If you ever find yourself on a plane during sunset in the summer, chances are you won’t find any meteorologists on board with you.

That’s because meteorologists are privy to some key information from the weather gods: summer afternoons and evenings are prone to weather delays. 

According to NASA, thunderstorms are most likely to occur at the warmest, most humid part of the day, which is usually the afternoon or evening. And anyone who has ever experienced a weather-related flight delay knows that thunderstorms are often the culprit.

One meteorologist in particular took to TikTok to prove this theory. Chris Bianchi, a Colorado-based meteorologist with 9News, posted a video of himself at LaGuardia airport during a three-hour flight delay. Captioning the video “Why you should NEVER book a night flight during the summer (and what to do if you’re an idiot like me and end up doing it anyway),” Bianchi blames himself for breaking “the one rule” of never booking an afternoon or night flight during the summertime months in the United States.

I’m a meteorologist, I should know better,” he says. “Chances of there being a thunderstorm somewhere in the United States in the afternoon or the evening are pretty high during the summertime months, during May, June, July, August, September. If you get a thunderstorm in the wrong place and it impacts your flight, you could be completely screwed.

Bianchi also notes that a thunderstorm doesn’t necessarily have to occur in the destination you’re flying out of or into to experience a delay.

If there’s a thunderstorm in Chicago and you’re flying from New York to Miami, that flight that you’re taking from New York to Miami might be coming from Chicago. So you should not book a flight during the summertime months [at night] because there’s a pretty good chance you’ll have a delay as a result of a backlog of those flights clogging up,” he says.

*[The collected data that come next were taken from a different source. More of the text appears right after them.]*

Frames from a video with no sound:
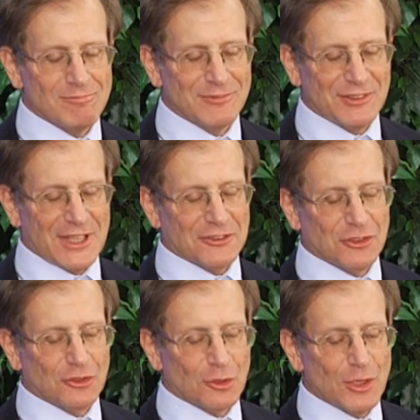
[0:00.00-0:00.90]

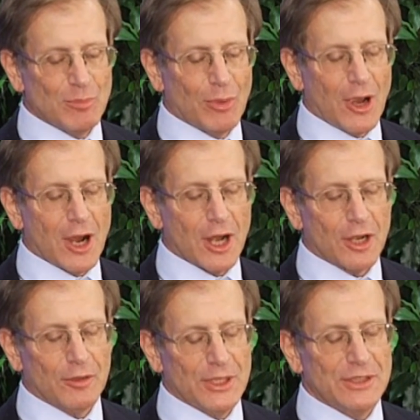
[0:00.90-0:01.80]
Statutory
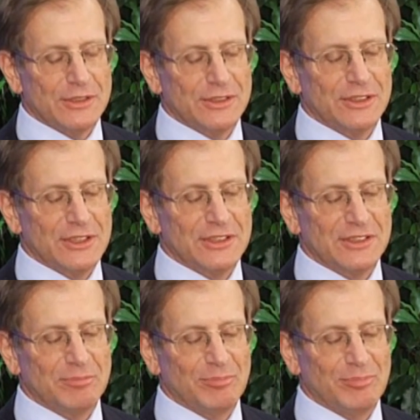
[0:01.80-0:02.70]
bar
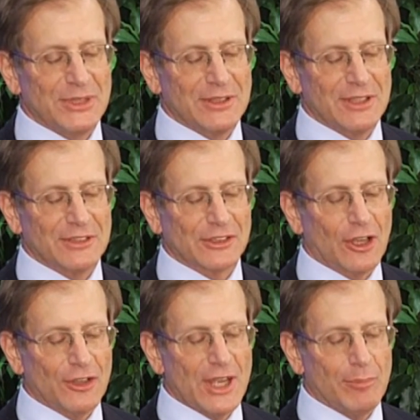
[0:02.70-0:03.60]
it's
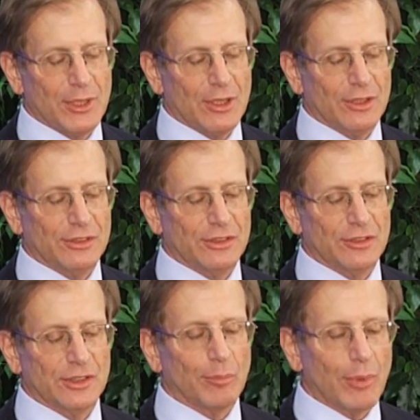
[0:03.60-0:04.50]
called that because
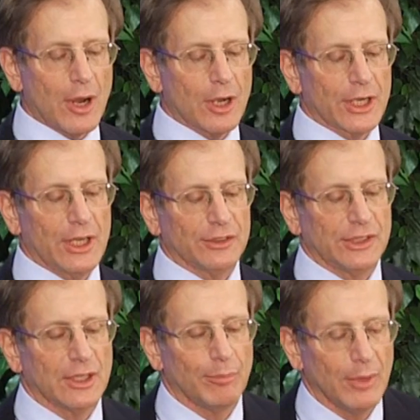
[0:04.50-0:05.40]
there's a bar against
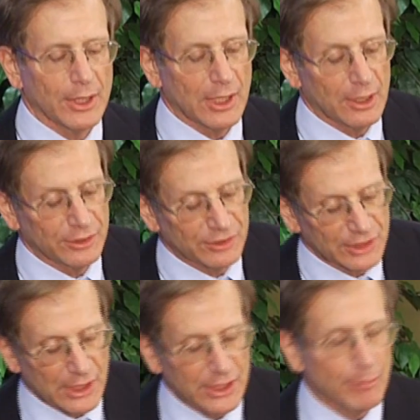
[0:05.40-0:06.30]

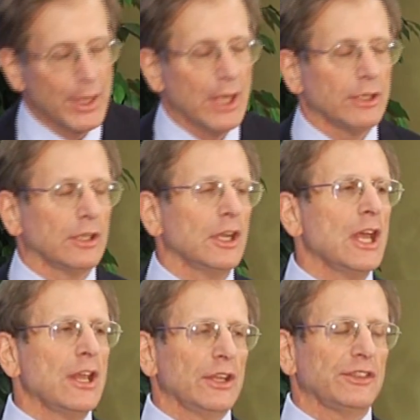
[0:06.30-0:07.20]
getting a patent
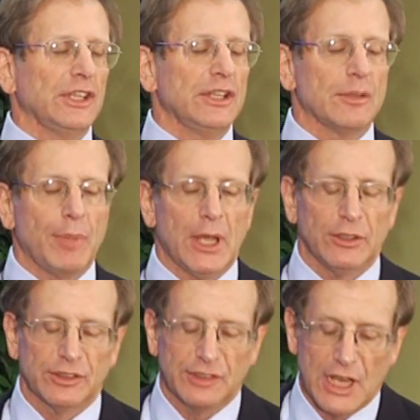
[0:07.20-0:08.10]
that's in the
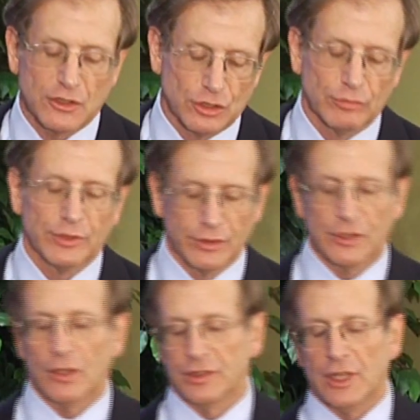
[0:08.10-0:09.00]
patent statute. So it's
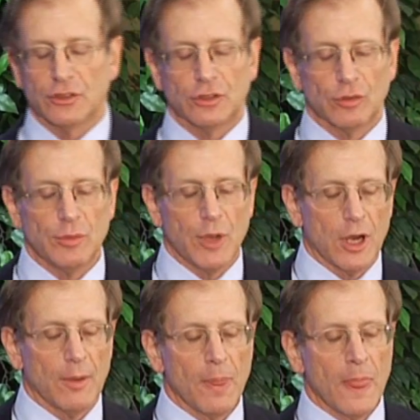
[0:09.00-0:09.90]
called statutory
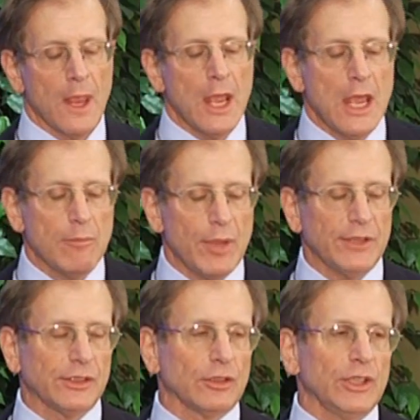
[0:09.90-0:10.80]
bar. And
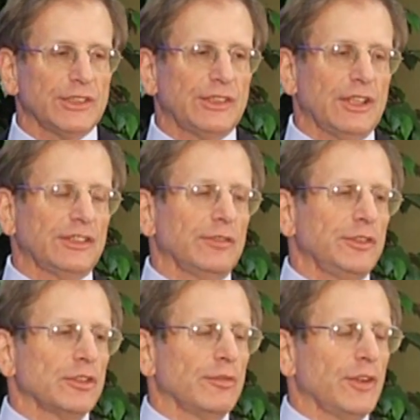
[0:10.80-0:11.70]
basically it says if
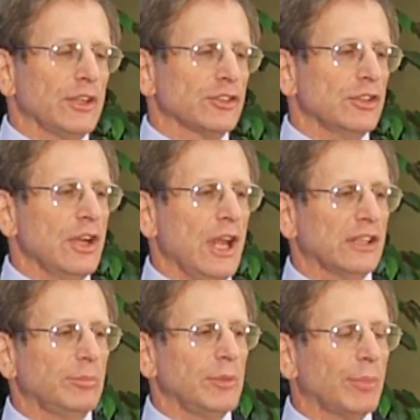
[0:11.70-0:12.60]
your invention
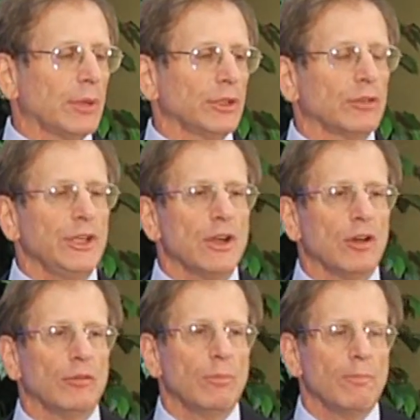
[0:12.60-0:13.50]
has been publicly
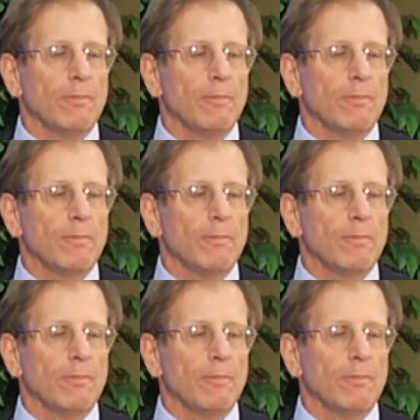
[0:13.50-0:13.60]
known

Garnering over 300 comments, Bianchi’s video prompted many people, including flight attendants, to chime in. One user named @beach_escape wrote: “As a former flight attendant I always tell people to sacrifice wake up and take the first flight out, always. Weather mechanics get worse in the afternoon and flight delays cause a domino effect.” Another former flight attendant, @danielle81886, added: “That rule is 100% correct, coming from an ex-flight attendant. If my schedule had a late flight, I knew I was in for hell.

Bianchi suggests downloading the apps FlightAware and Flightradar24 to track inbound flights, and to also book a backup refundable flight, if possible, “if you notice that things are starting to get screwy with weather where you’re flying to or from.

But if you absolutely must fly at night during the summer months, Bianchi says to be prepared to “end up like me, some dude doing a TikTok at a deserted Terminal B of LaGuardia airport at 1:45 in the morning, waiting patiently for my 4 a.m. flight back home to Denver. Good luck, everyone!